今まで見えていた“余白”が、霧みたいに消える。
結界を動かす指先が、わずかに重い。
局所化の精度が落ちる。
滑らせたはずの意味が、少しだけ荒くなる。
(……来た)
支払い。
均衡の帳尻。
止めた分だけ、返ってくる。
ショウマは息を吐き、誰にも見せないように指を握った。
痛みではない。寒さだ。
体温が一枚、剥がれる感覚。
「ショウマ」
ミラが呼んだ。
声は揺れていない。

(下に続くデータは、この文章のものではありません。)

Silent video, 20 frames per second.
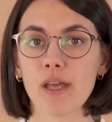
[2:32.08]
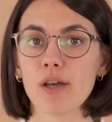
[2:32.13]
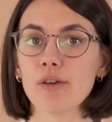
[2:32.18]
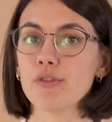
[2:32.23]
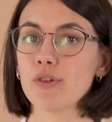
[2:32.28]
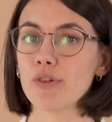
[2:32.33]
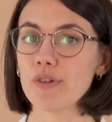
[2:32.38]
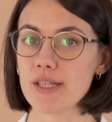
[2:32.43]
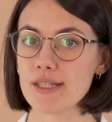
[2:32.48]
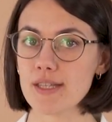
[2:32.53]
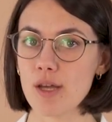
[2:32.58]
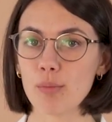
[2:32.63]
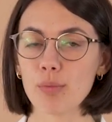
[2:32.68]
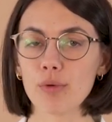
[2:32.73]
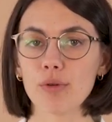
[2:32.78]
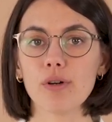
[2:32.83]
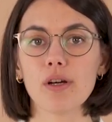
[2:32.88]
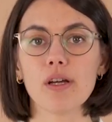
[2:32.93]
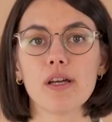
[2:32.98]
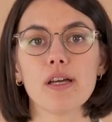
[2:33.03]
For
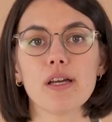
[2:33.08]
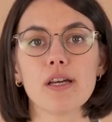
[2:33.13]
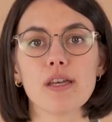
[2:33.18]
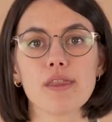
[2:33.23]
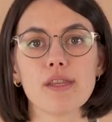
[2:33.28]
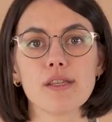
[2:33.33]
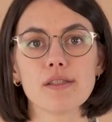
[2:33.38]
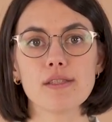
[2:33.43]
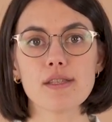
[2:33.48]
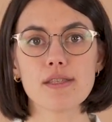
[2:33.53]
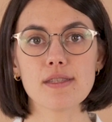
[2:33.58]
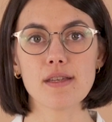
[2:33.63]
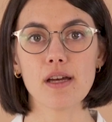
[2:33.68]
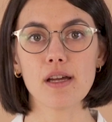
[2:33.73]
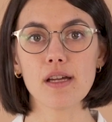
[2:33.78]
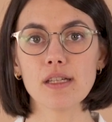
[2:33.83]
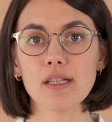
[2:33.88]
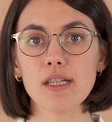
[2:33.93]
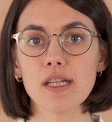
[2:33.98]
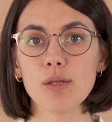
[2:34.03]
example, the
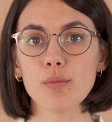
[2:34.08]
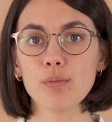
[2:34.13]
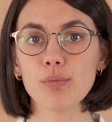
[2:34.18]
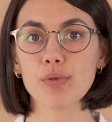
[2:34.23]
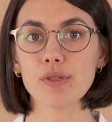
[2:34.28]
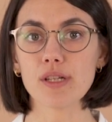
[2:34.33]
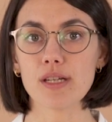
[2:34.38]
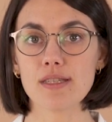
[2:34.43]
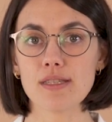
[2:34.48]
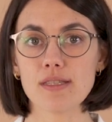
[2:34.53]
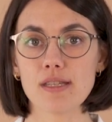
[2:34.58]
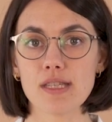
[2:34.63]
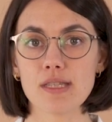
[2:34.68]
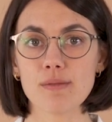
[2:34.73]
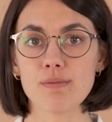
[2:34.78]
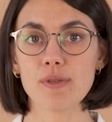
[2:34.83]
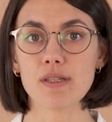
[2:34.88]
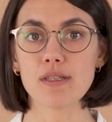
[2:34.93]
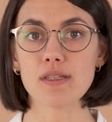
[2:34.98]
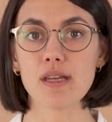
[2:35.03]
design input
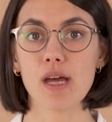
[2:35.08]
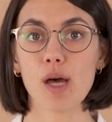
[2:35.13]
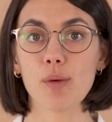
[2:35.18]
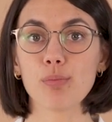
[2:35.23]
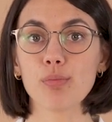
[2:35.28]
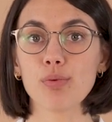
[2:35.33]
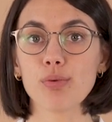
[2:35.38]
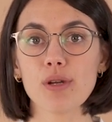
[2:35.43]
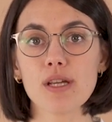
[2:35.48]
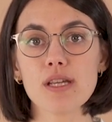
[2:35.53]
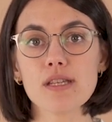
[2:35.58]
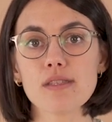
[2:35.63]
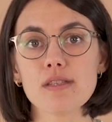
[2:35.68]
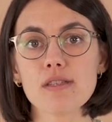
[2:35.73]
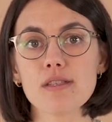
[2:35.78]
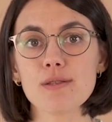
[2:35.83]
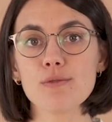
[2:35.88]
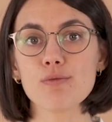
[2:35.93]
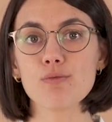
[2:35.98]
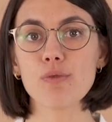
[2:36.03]
assessment
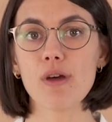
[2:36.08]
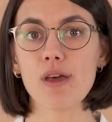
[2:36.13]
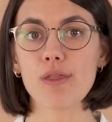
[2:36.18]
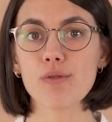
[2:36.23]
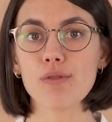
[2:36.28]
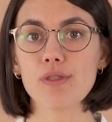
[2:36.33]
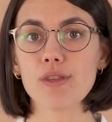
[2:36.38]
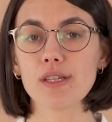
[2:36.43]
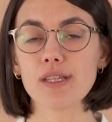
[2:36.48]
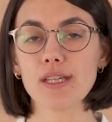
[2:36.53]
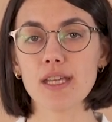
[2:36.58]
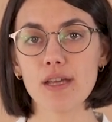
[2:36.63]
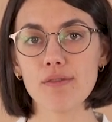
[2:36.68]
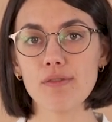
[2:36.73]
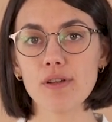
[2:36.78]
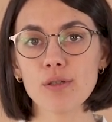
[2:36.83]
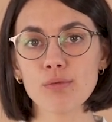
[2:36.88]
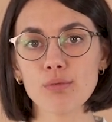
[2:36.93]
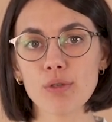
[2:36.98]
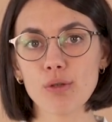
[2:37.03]
appraises whether the
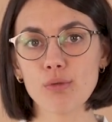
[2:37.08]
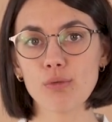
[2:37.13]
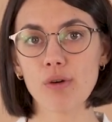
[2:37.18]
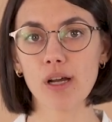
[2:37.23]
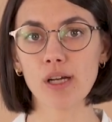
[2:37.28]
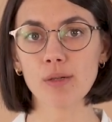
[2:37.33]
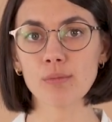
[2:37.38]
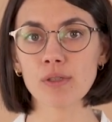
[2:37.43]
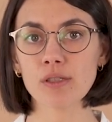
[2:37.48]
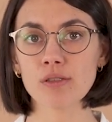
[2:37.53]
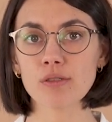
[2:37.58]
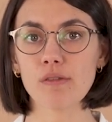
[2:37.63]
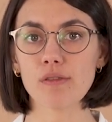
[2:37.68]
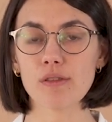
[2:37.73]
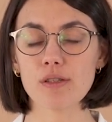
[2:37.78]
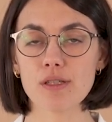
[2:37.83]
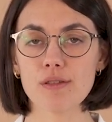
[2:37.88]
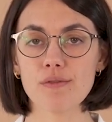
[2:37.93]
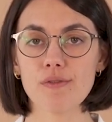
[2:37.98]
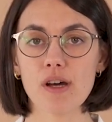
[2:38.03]
given requirement of
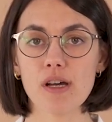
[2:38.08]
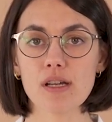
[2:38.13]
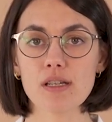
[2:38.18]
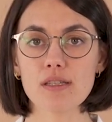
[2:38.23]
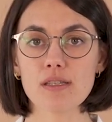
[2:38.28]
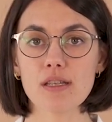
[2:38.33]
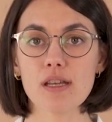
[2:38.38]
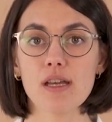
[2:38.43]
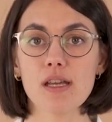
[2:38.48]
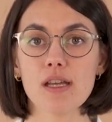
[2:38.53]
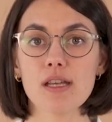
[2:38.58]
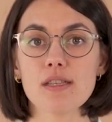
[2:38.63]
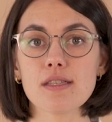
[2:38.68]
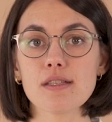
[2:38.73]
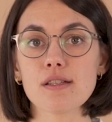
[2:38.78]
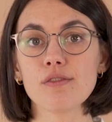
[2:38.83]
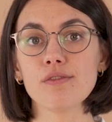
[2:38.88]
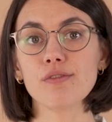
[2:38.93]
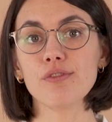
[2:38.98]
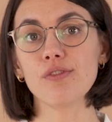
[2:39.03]
the device is
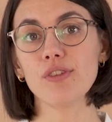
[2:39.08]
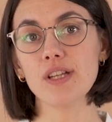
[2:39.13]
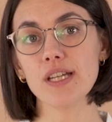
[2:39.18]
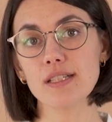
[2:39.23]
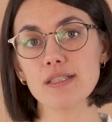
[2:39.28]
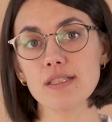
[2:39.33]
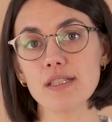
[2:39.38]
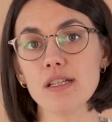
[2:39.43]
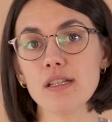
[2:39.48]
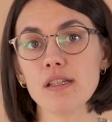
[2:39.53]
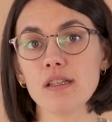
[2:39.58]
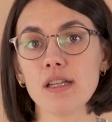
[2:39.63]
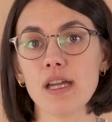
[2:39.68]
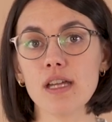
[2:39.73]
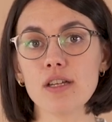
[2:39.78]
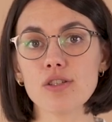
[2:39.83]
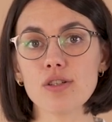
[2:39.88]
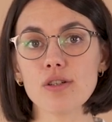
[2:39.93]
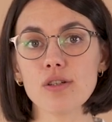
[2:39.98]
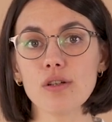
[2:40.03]
conflicting in
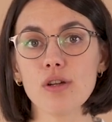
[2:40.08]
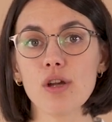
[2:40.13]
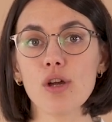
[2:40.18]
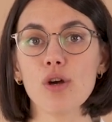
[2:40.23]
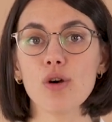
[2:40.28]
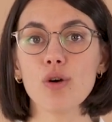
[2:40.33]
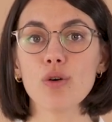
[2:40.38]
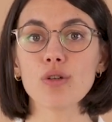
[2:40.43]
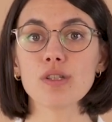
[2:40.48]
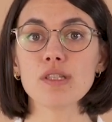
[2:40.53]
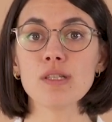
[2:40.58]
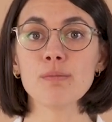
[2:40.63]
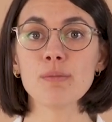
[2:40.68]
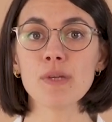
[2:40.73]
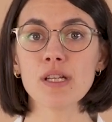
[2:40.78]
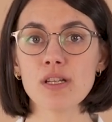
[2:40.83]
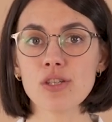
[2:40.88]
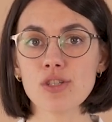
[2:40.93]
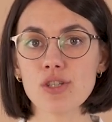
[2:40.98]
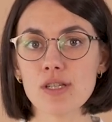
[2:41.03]
nature or
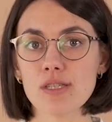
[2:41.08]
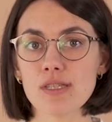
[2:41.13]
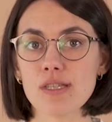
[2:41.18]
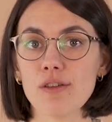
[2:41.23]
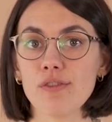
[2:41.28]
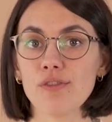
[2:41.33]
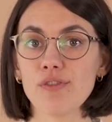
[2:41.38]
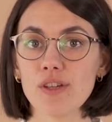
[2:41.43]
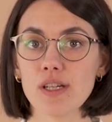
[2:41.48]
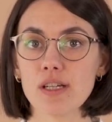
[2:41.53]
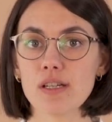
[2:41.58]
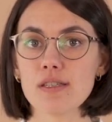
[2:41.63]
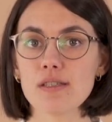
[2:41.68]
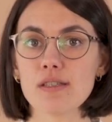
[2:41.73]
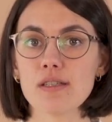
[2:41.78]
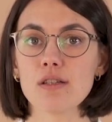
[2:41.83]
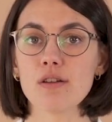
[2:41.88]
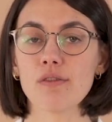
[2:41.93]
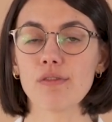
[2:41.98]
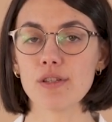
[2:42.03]
diminishes the
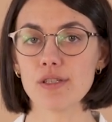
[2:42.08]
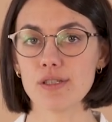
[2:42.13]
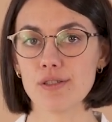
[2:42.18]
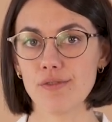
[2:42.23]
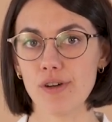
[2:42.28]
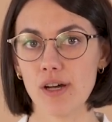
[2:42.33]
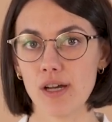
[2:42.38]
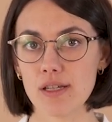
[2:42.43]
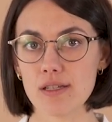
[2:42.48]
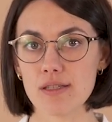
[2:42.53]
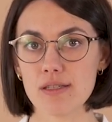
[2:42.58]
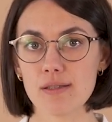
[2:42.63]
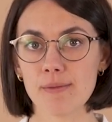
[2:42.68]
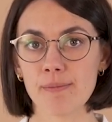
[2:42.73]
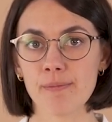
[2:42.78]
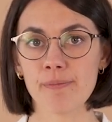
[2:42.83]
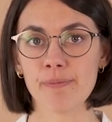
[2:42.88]
efficacy of the device.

だが目が鋭い。
「平気だ」
ショウマは短く返した。
「今は確定させろ。……止めたのを、戻させるな」
確定。
止めたままにするには、戻りの手順を折ったことを“確定”させなければならない。
魔王軍は撤退する。騒乱を起こさず、民を巻き込まず、工程だけを殺して引く。
――地上。
聖堂広場。
坂上マサトは壇上に立っていた。
祈りは増えている。目は輝いている。
だが胸の中心は満たされない。来ない。薄い。
神官の笑顔が、ほんの僅かに固くなる。
護衛が増える。
優しさが、固定へ変わる。
「ご安心を」
神官は同じ言葉を繰り返す。
繰り返すほど、言葉が空っぽになる。
マサトは胸の導体に触れた。
ひやりと返事があるはずの場所が、ひやりとしない。
冷たいだけが残る。
冷たいだけが、怖い。
旗は前に立つはずだった。
前に立たせるほど、光るはずだった。
なのに、光らない。
そして地下の拍動も、返らない。
白は整え直せない。
整え直せない白は、崩れたまま沈む。
――魔王城。
帰還した部隊の足音は静かだった。
勝った音はしない。
勝利は、静かに沈んでいる。
寝所の扉が開く。
白い寝台の上で、魔王マギアが目を開けた。
最初は、焦点が合わない。
次に、空気を嗅ぐ。
そして――分かったように、静かに目を細めた。
ミラが、膝をつく。
言葉が詰まる。
父が生きていることの重さが、娘の喉を塞ぐ。
魔王は何も問わなかった。
問いは不要だ。
部屋の空気が、答えだから。
視線がショウマに流れ、止まらず、通り過ぎる。
通り過ぎた先で、魔王は一度だけ、ゆっくりと頷いた。
「……」
声は出ない。
出さない。
出したら、受け取ったものの形が言葉になってしまう。
ミラの瞳が揺れ、こらえる。
こらえるほど、理解が深くなる。
ショウマはそこで、目を逸らさなかった。
逸らさない代わりに、深く息を吐いた。
魔王が回復した。
それは奇跡ではない。
どこかで支払いが起きた、というだけだ。
ショウマの胸の奥が、また冷えた。
線がさらに薄くなる。
それでも確信だけは残る。
均衡は戻る。
戻るための代価は、もう払い始めている。
勝利の代価は、もう払い始めていた。